Accordingly, the trial court’s orders are affirmed in part and reversed in part, and the cause is remanded for further proceedings consistent with this opinion.
JOANOS and ALLEN, JJ., concur.. Appellee tendered a $200,000 check soon after Bean’s death, which was refused.
. Interim insurance contracts are commonly referred to as “binders” and are deemed by statute to include all the usual terms of the policy for which the binder was given, together with any additional terms agreed to but minus any of the usual terms of the policy which were specifically excluded by the terms of the binder. § 627.420, Fla.Stat. (1989).
. Moreover, regional agent Parsons’ contract with Executive Life was attached to one of the depositions.
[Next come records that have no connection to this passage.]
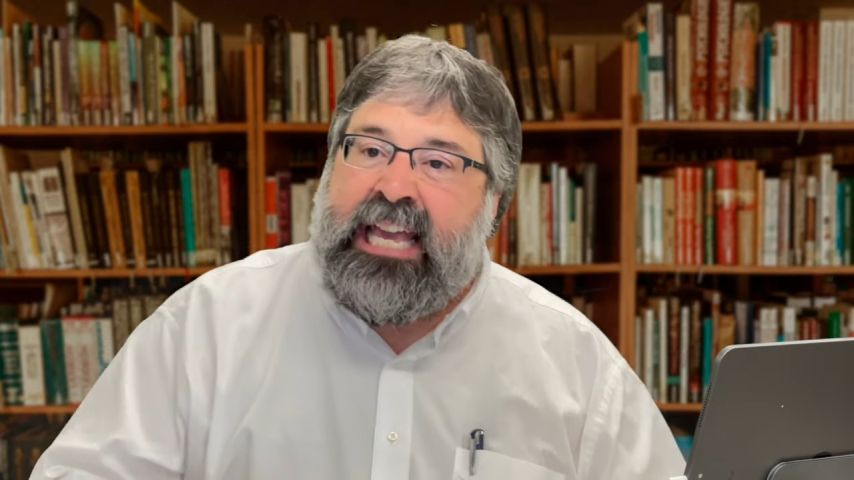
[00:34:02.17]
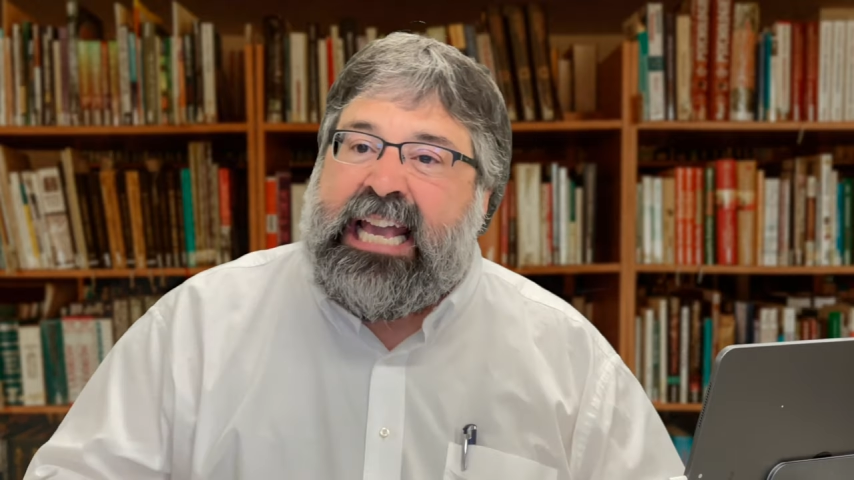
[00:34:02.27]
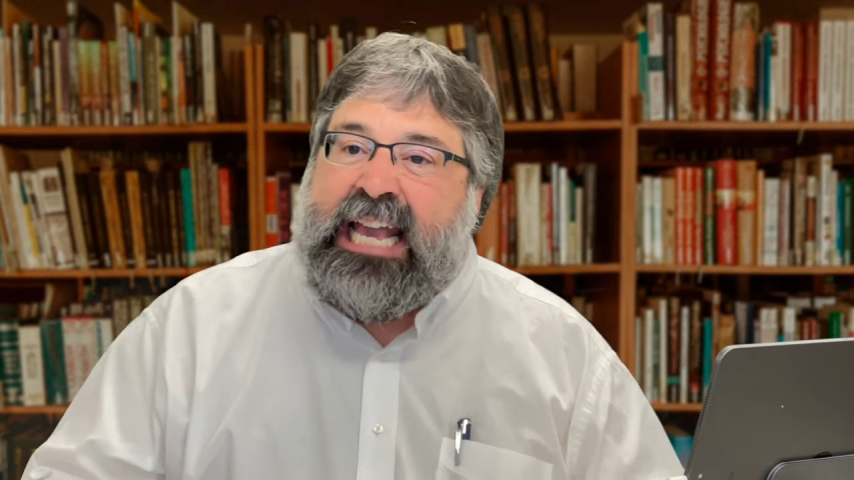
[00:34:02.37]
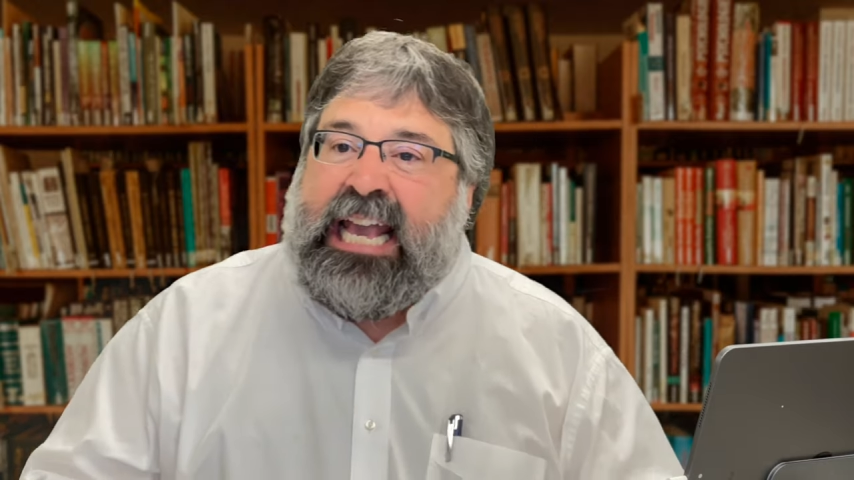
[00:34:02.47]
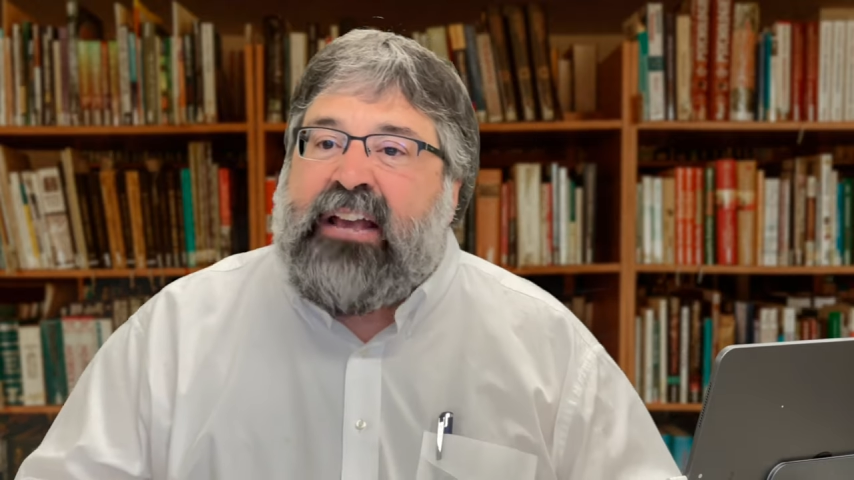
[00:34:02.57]

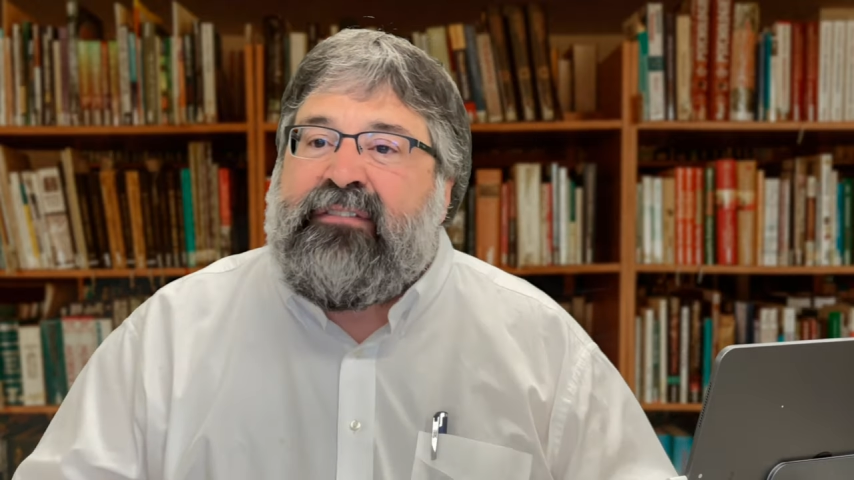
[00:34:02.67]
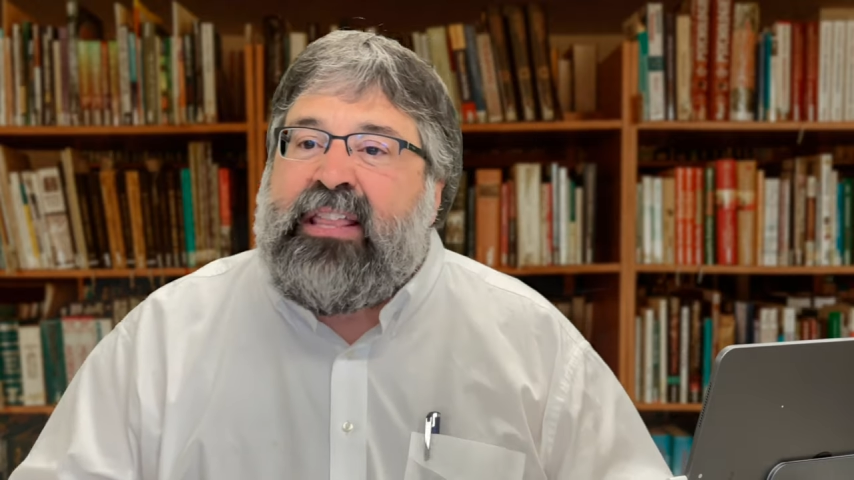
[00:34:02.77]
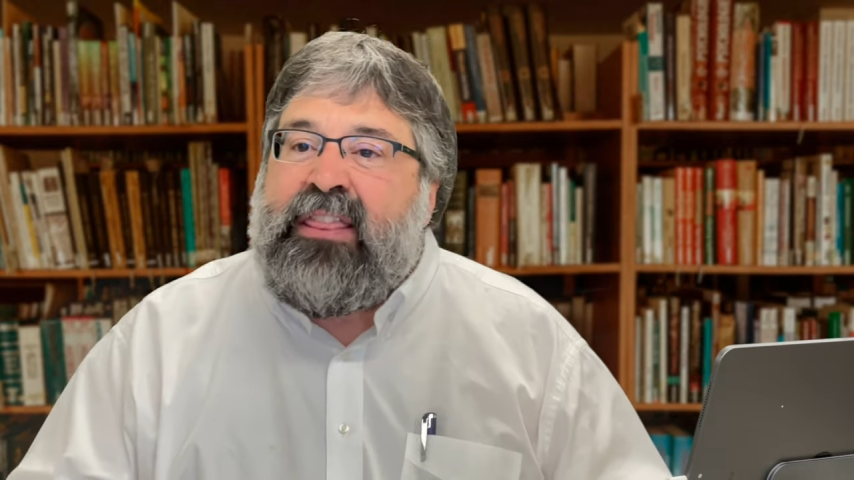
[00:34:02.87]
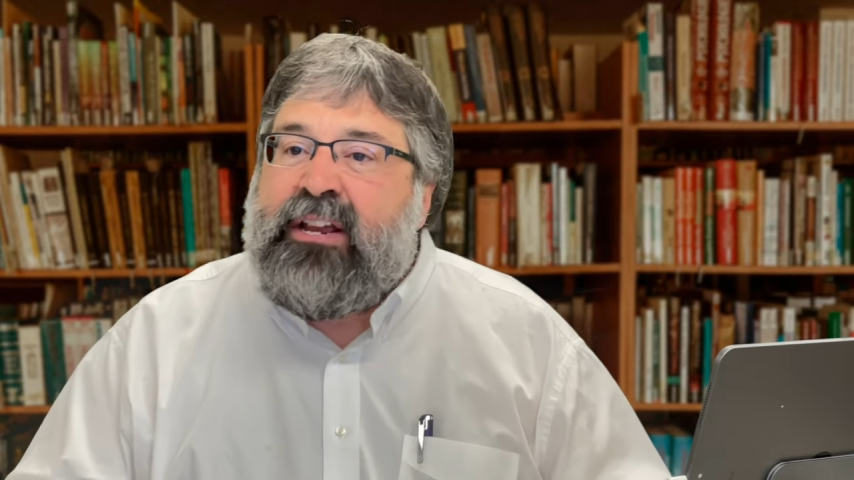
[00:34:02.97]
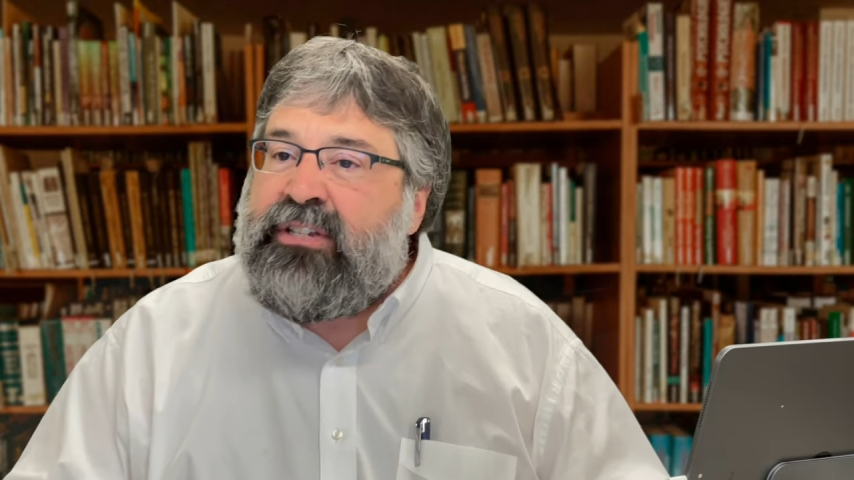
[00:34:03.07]

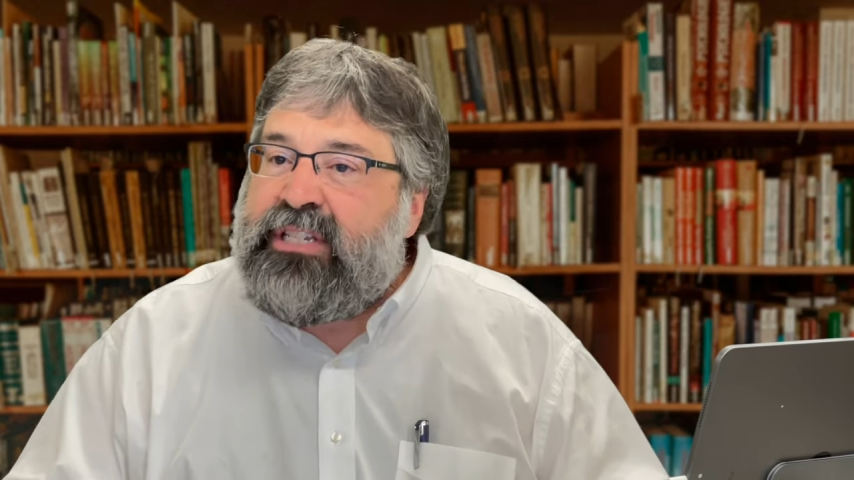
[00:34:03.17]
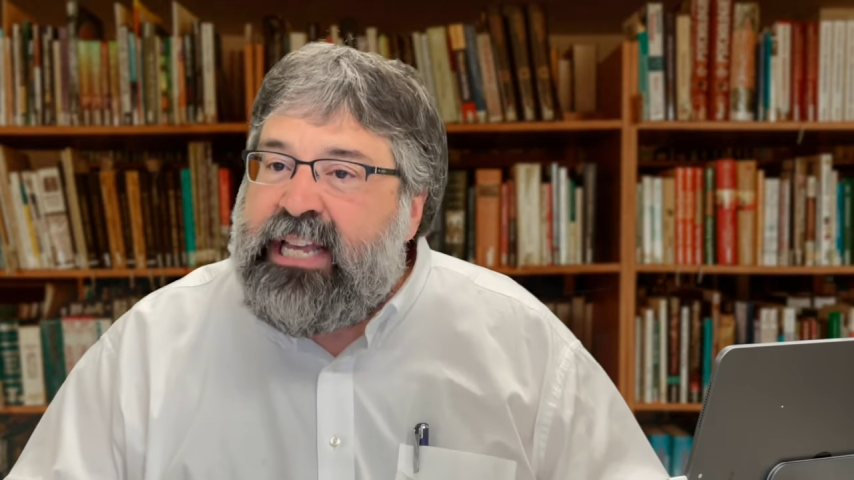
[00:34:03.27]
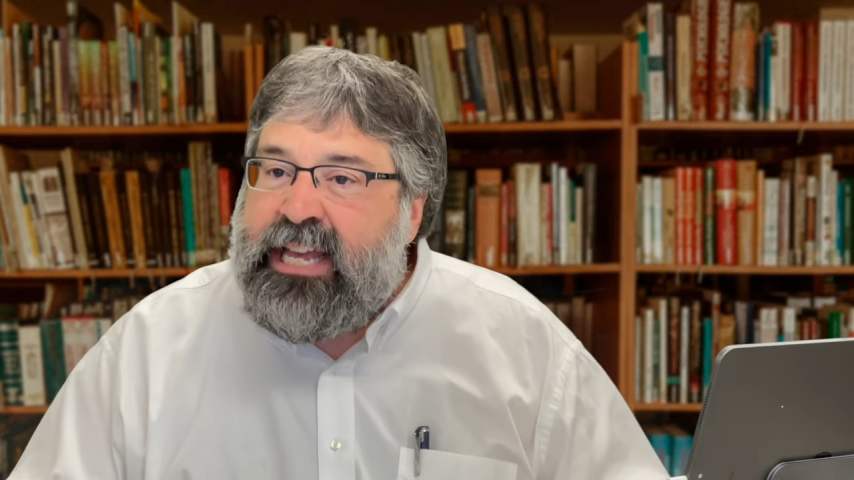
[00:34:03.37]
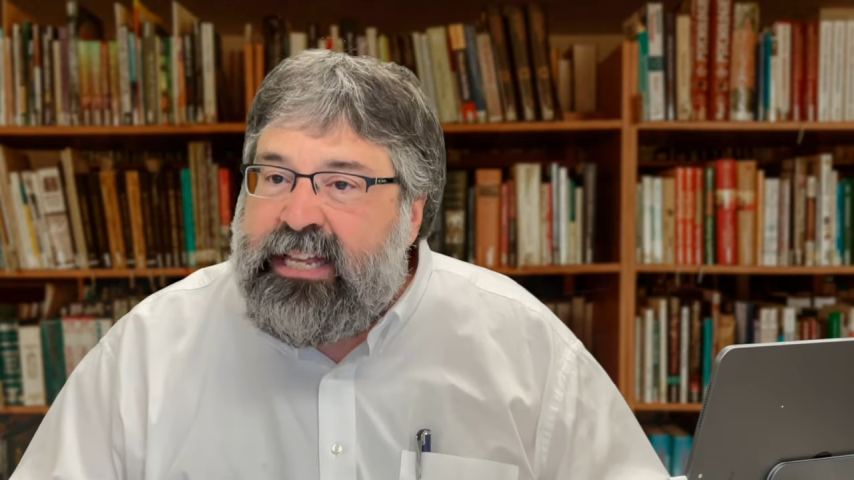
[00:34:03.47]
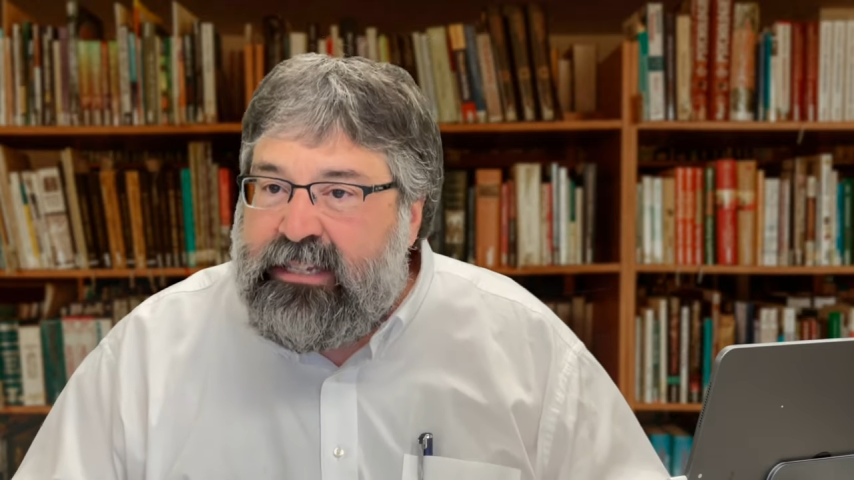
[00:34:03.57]
even their
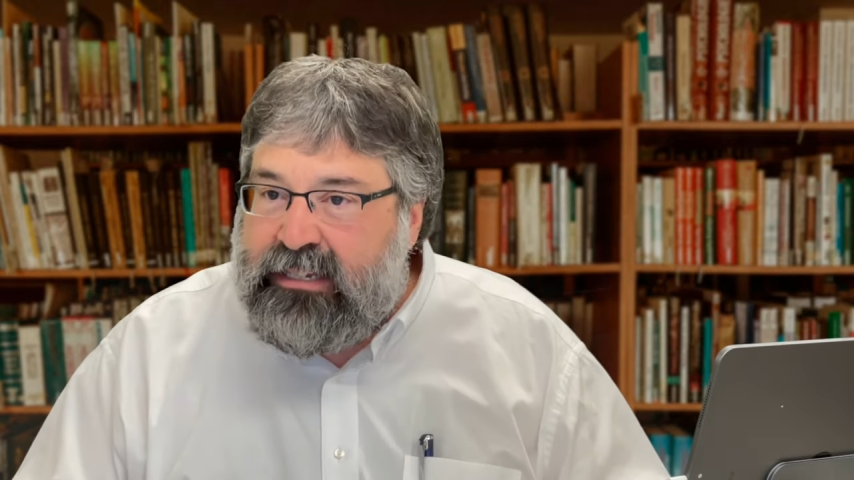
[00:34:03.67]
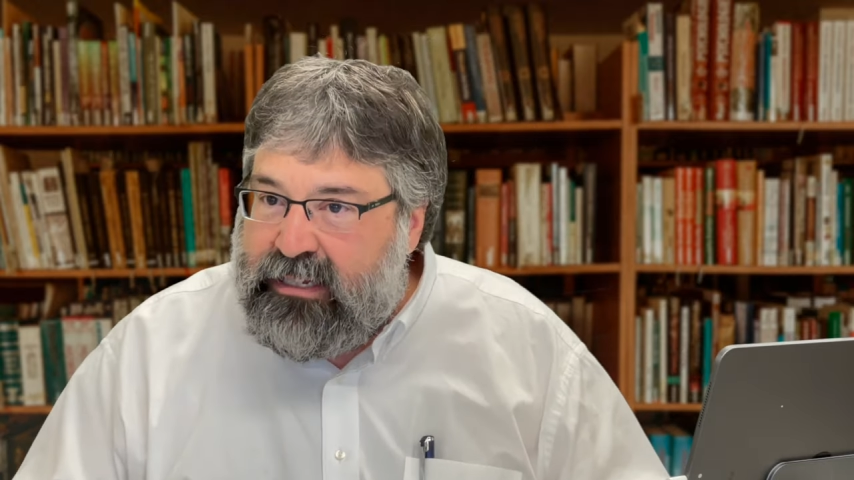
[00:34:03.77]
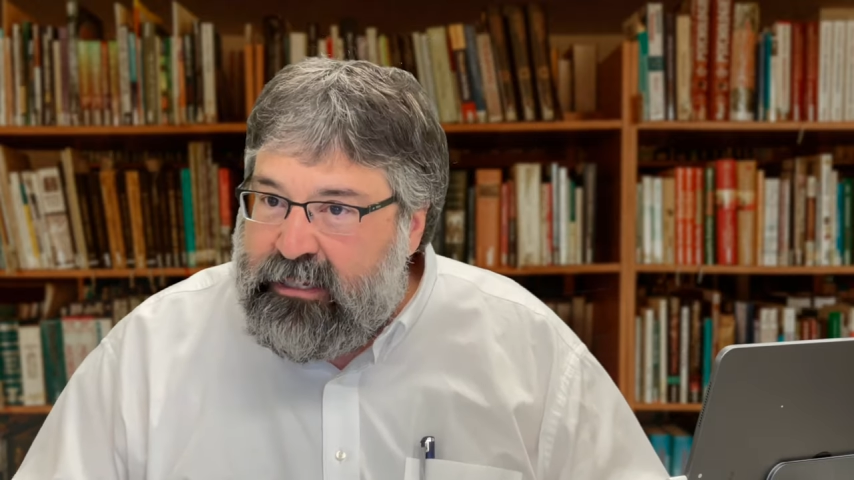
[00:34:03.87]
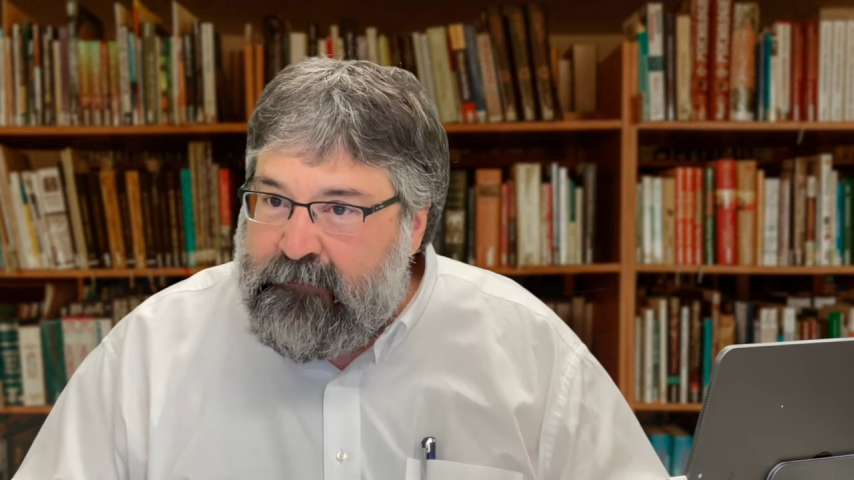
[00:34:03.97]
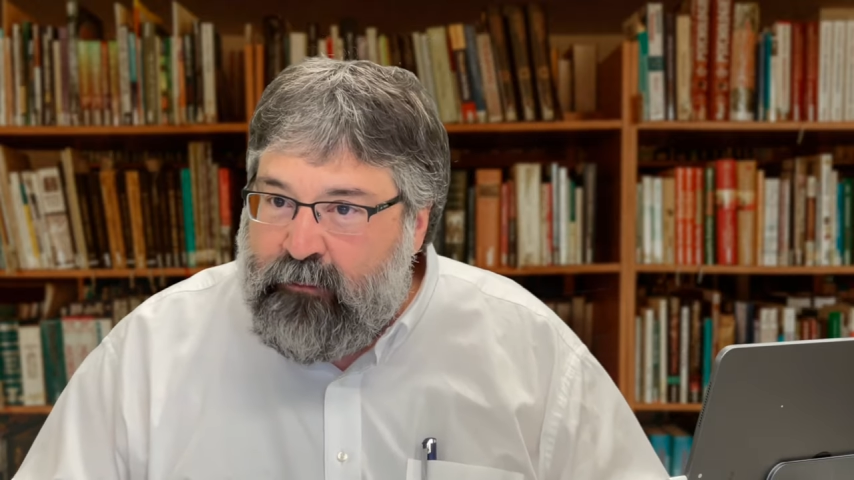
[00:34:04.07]
sins,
It clearly showed that he had authority to waive or modify the terms, conditions, and limitations of any policy.
.We reject appellee's additional contention that, because the policy in question was meant to replace existing insurance which remained in effect at the time of Bean’s death, appellants were not entitled to recovery because they suffered no damages. Appellants argue that even if the insurance was originally meant to replace *416other policies, changed circumstances during the delay period caused them to decide to keep the old policies and add the Executive Life coverage to existing insurance. Appellee responds that even if appellants changed their minds, it had no reason to know it. However, appellants’ September inquiries about obtaining a binder in time for the overseas trip at least arguably placed Executive Life on notice that the insurance sought was no longer intended to merely replace existing coverage.
. See § 624.155, Fla.Stat.
. As explained in Opperman v. Nationwide Mutual Fire Insurance Company, 515 So.2d 263, 265 (Fla. 5th DCA 1987), review denied, 523 So.2d 578 (Fla.1988), no common law, first party cause of action exists in Florida for bad-faith refusal to settle.